Start of GIVEN INFORMATION

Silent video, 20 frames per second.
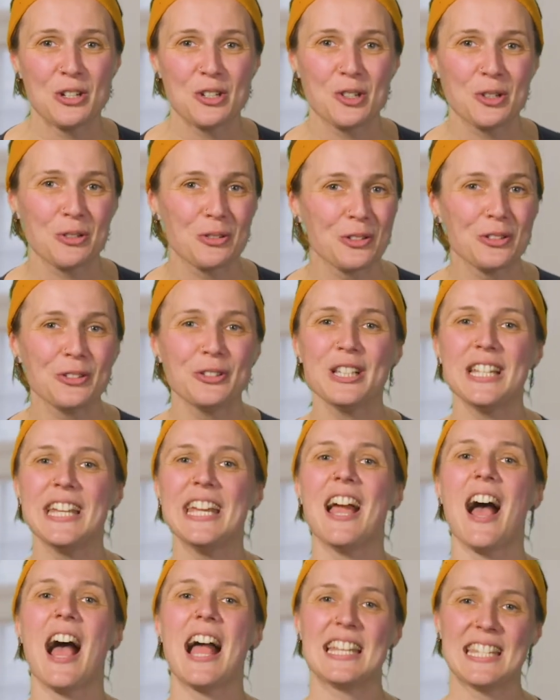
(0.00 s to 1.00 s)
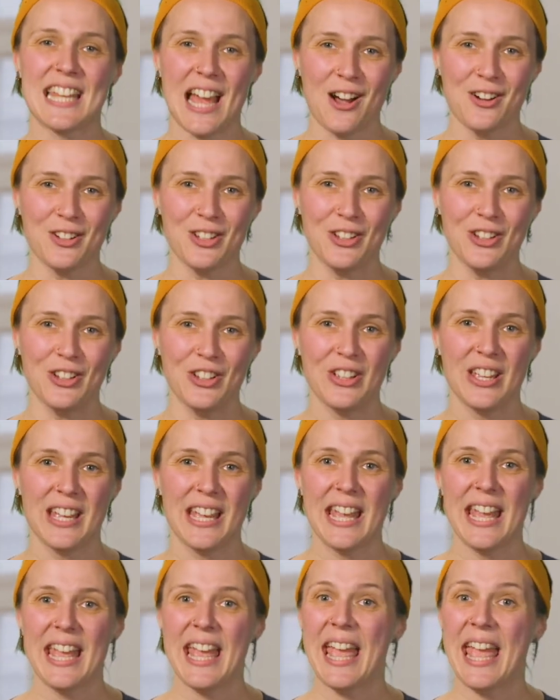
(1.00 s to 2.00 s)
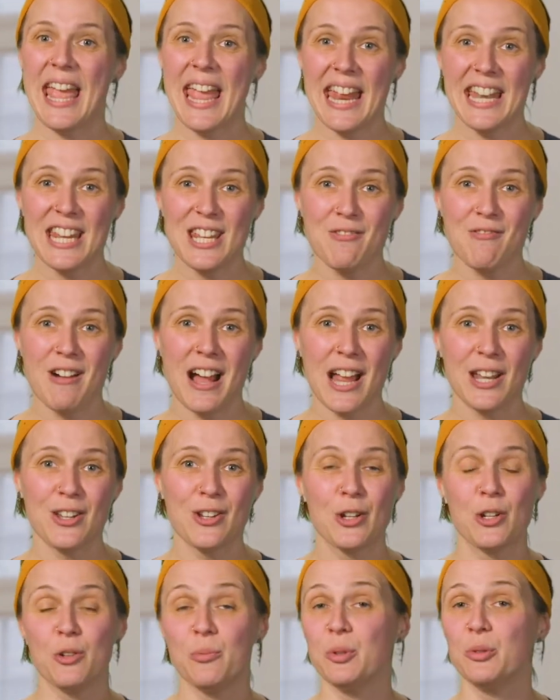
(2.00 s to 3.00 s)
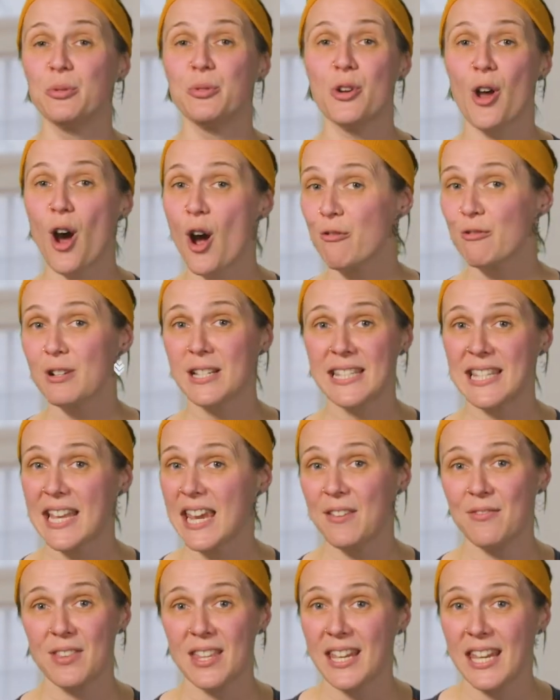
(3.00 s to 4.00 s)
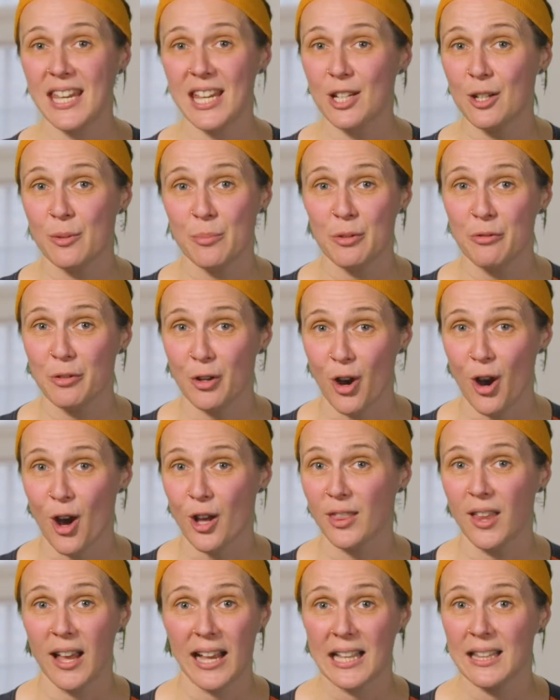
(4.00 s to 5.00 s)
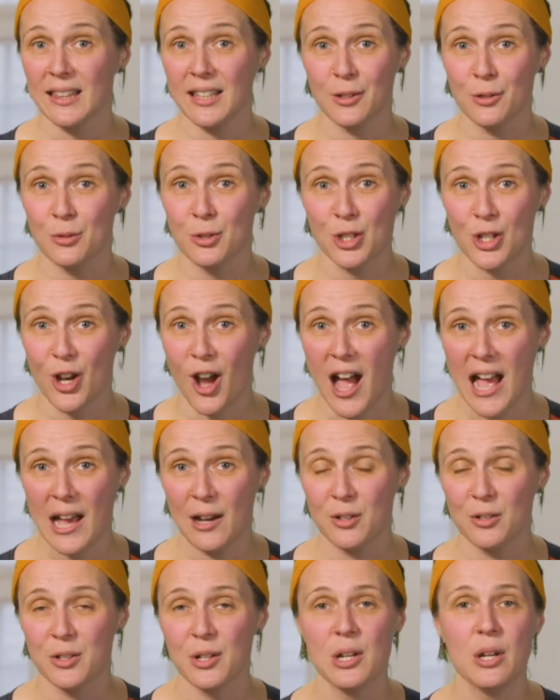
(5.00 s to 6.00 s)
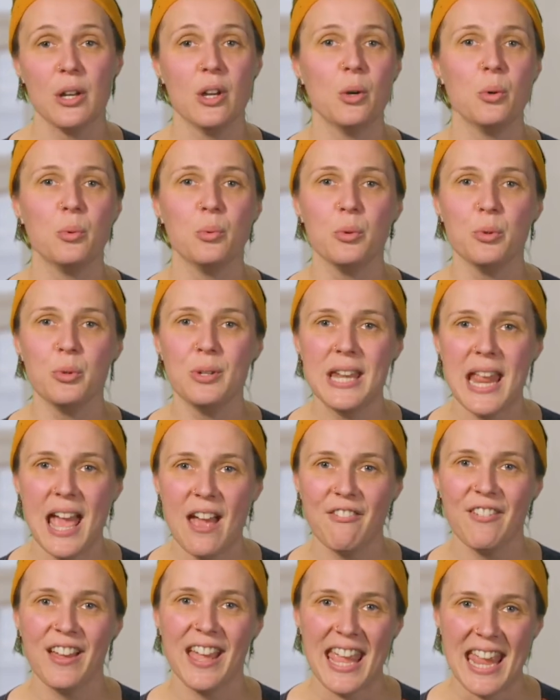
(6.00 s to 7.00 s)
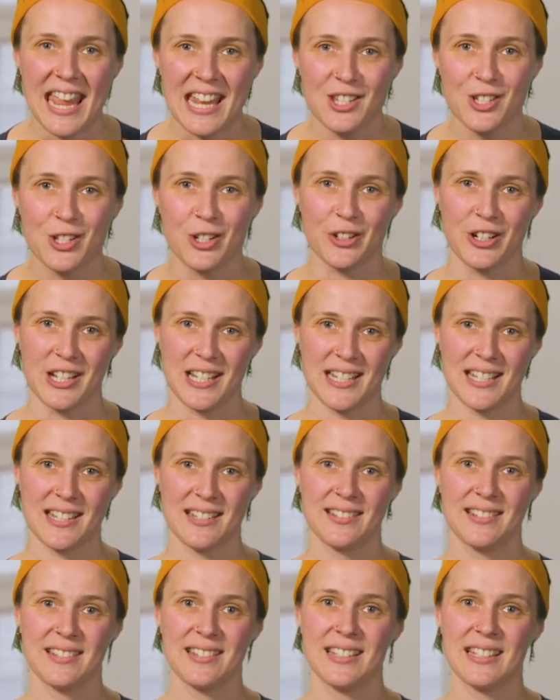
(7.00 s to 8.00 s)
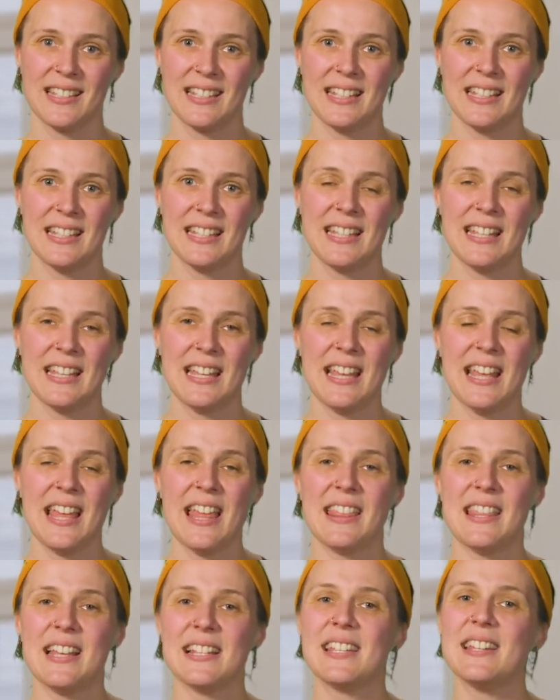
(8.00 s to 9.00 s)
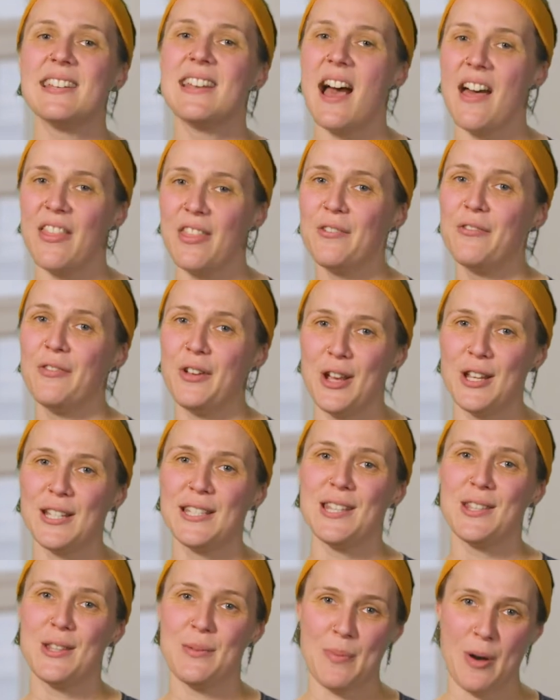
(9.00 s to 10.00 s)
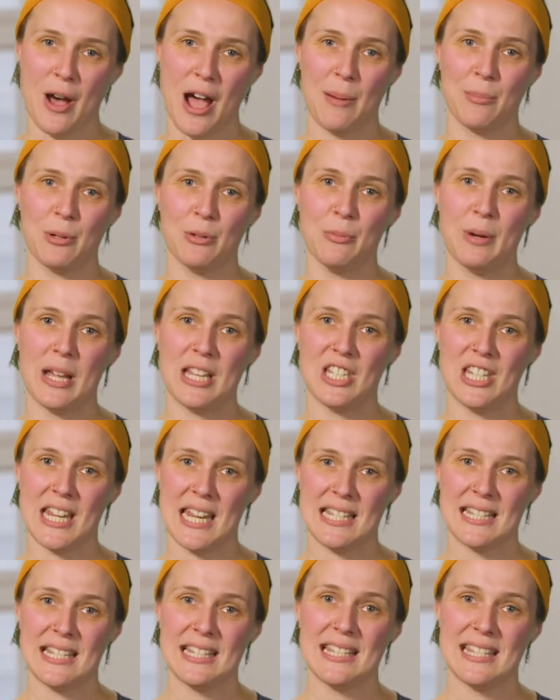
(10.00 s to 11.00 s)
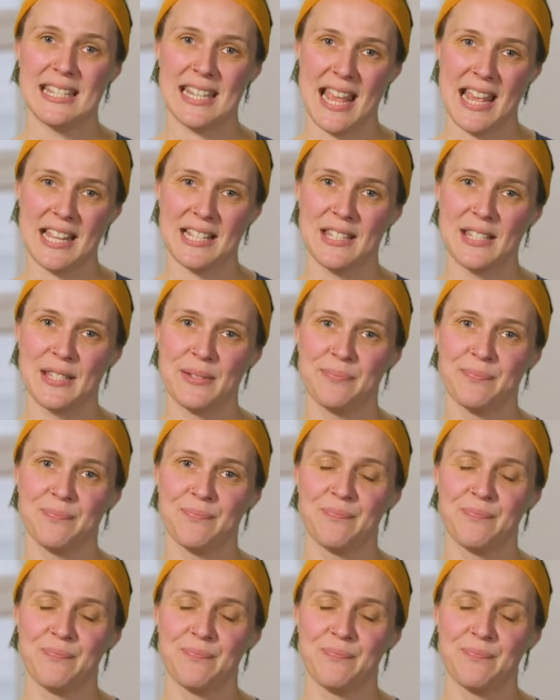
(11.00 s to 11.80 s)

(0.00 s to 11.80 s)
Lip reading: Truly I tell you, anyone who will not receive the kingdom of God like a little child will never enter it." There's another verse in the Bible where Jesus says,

End of GIVEN INFORMATION

### EXERCISE DIRECTIONS
Beginning with the line that contains "(7.00 s to 8.00 s)" and ending with the final line of the material, reproduce those lines exactly and nothing else. Omit the pictures.

### TASK RESPONSE
(7.00 s to 8.00 s)
(8.00 s to 9.00 s)
(9.00 s to 10.00 s)
(10.00 s to 11.00 s)
(11.00 s to 11.80 s)

(0.00 s to 11.80 s)
Lip reading: Truly I tell you, anyone who will not receive the kingdom of God like a little child will never enter it." There's another verse in the Bible where Jesus says,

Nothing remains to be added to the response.